Search the records below for the word "frames", then return every line where it appears.
··· Listed entries
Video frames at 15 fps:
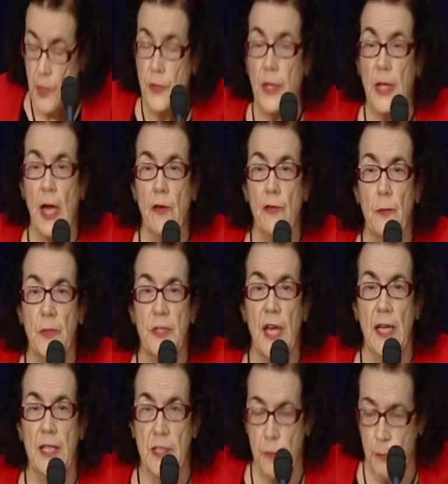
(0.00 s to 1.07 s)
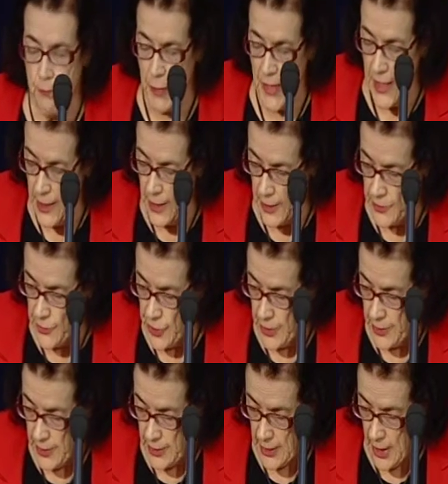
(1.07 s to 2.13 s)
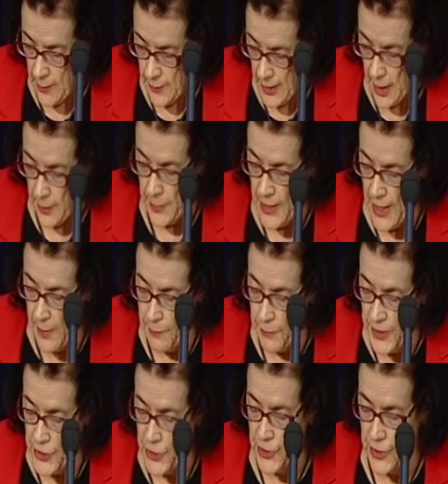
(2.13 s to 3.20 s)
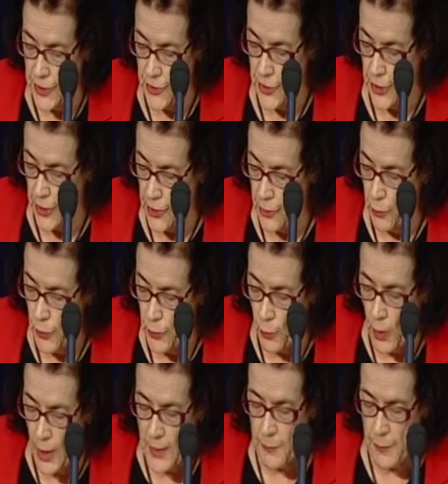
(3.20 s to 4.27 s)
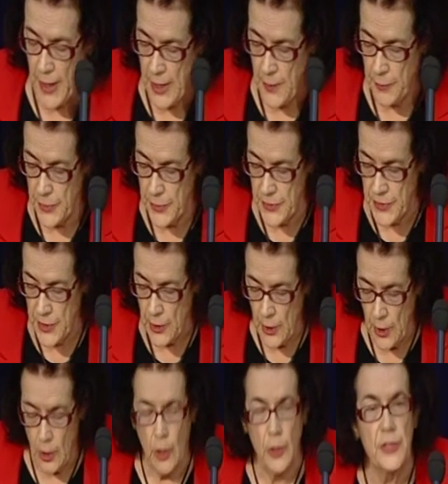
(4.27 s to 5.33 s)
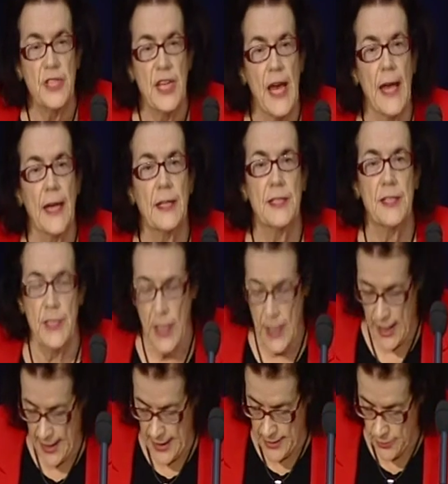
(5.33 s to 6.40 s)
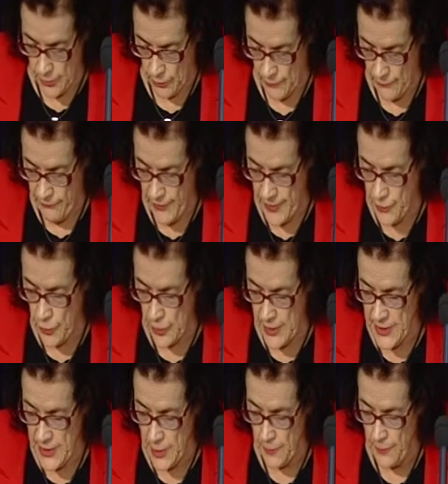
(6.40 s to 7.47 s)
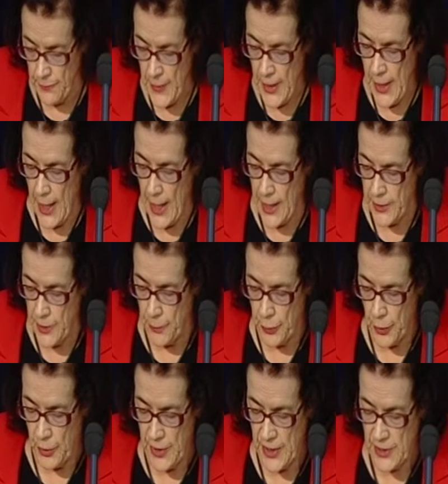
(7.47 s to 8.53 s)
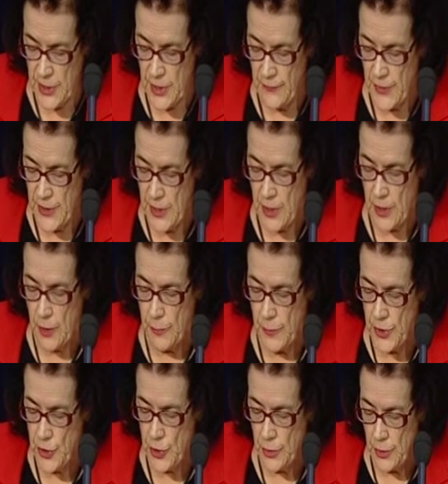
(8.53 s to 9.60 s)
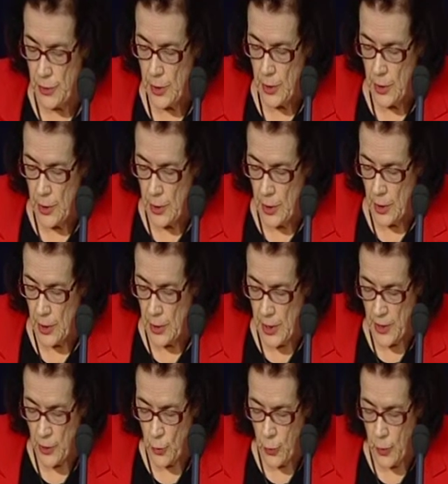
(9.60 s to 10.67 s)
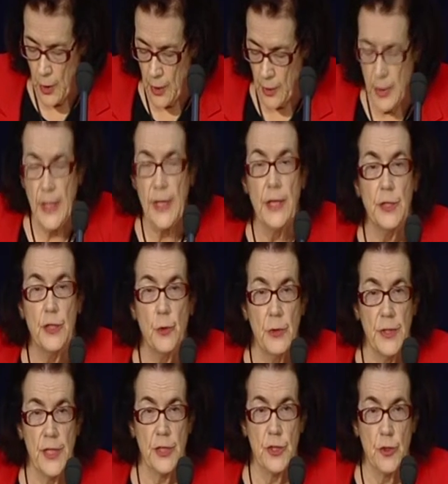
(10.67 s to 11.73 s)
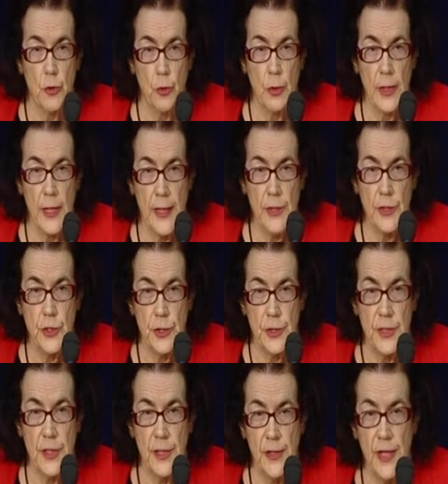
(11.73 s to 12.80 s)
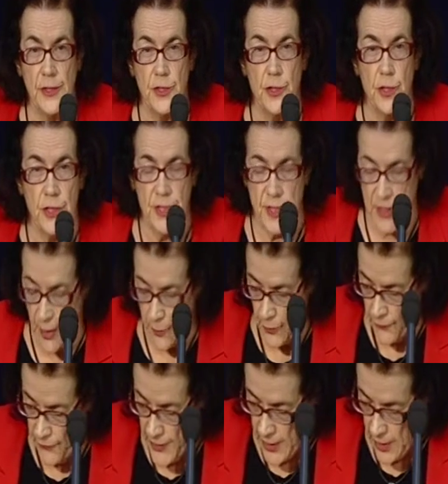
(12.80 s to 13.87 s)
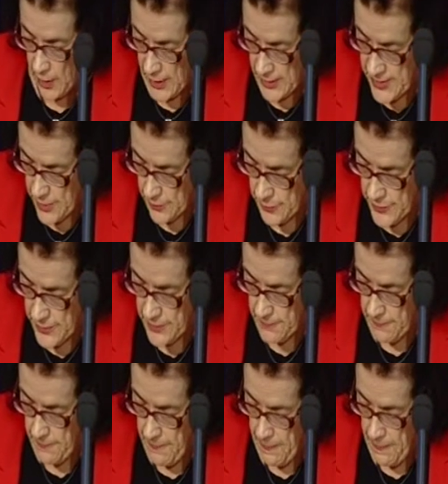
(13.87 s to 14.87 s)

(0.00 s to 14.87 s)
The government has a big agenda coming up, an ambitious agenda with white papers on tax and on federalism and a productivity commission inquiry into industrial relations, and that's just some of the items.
······
··· Listed entries
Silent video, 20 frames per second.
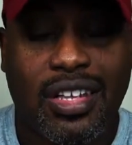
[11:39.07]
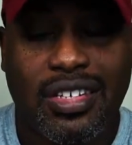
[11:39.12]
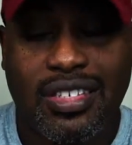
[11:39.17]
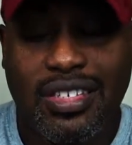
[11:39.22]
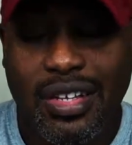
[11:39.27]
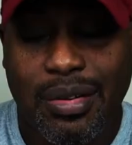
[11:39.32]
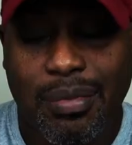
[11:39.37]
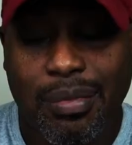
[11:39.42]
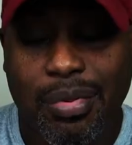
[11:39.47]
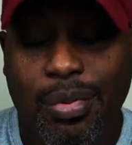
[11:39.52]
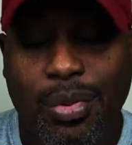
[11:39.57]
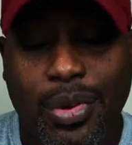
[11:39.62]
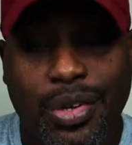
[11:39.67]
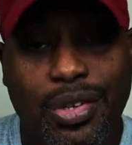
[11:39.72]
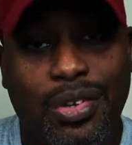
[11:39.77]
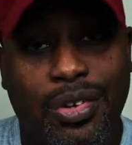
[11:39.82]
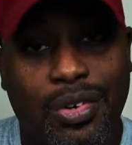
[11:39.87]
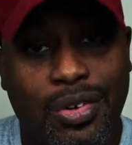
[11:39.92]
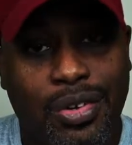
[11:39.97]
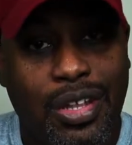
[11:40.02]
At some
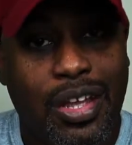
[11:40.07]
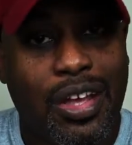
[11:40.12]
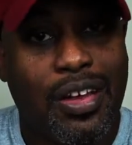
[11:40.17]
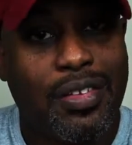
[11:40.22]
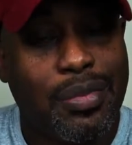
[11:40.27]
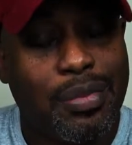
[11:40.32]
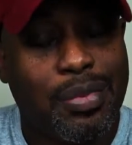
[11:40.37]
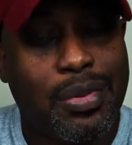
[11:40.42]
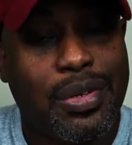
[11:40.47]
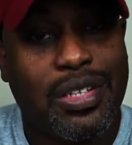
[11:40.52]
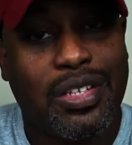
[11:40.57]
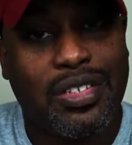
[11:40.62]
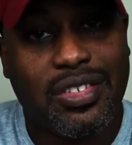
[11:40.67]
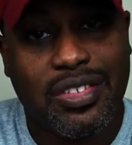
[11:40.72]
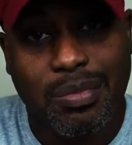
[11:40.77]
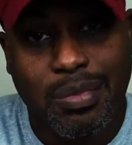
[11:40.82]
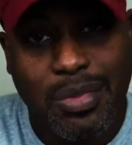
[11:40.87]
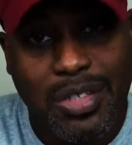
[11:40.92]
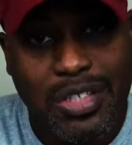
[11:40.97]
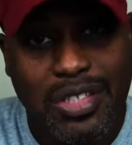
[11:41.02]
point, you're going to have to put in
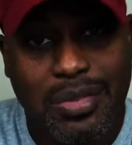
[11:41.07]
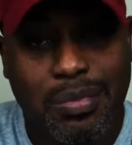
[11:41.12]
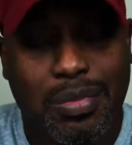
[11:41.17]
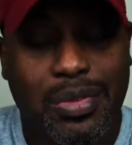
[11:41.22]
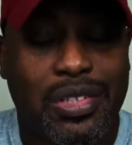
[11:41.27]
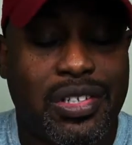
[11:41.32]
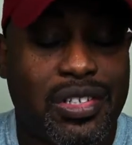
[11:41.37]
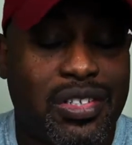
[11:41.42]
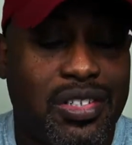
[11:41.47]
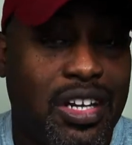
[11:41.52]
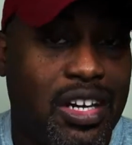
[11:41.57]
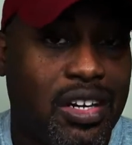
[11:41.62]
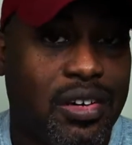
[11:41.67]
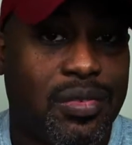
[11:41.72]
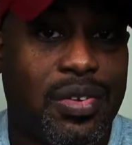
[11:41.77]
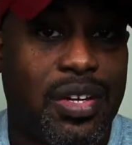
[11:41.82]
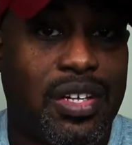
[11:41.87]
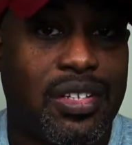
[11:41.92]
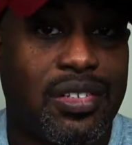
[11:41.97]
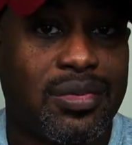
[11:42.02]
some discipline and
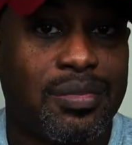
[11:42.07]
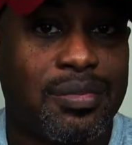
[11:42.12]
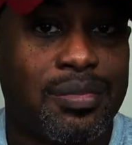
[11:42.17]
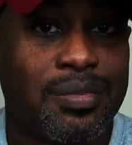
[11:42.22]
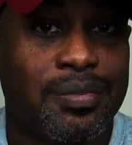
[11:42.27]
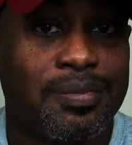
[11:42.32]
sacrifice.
······
• [Answer area]
Video frames at 15 fps:
Silent video, 20 frames per second.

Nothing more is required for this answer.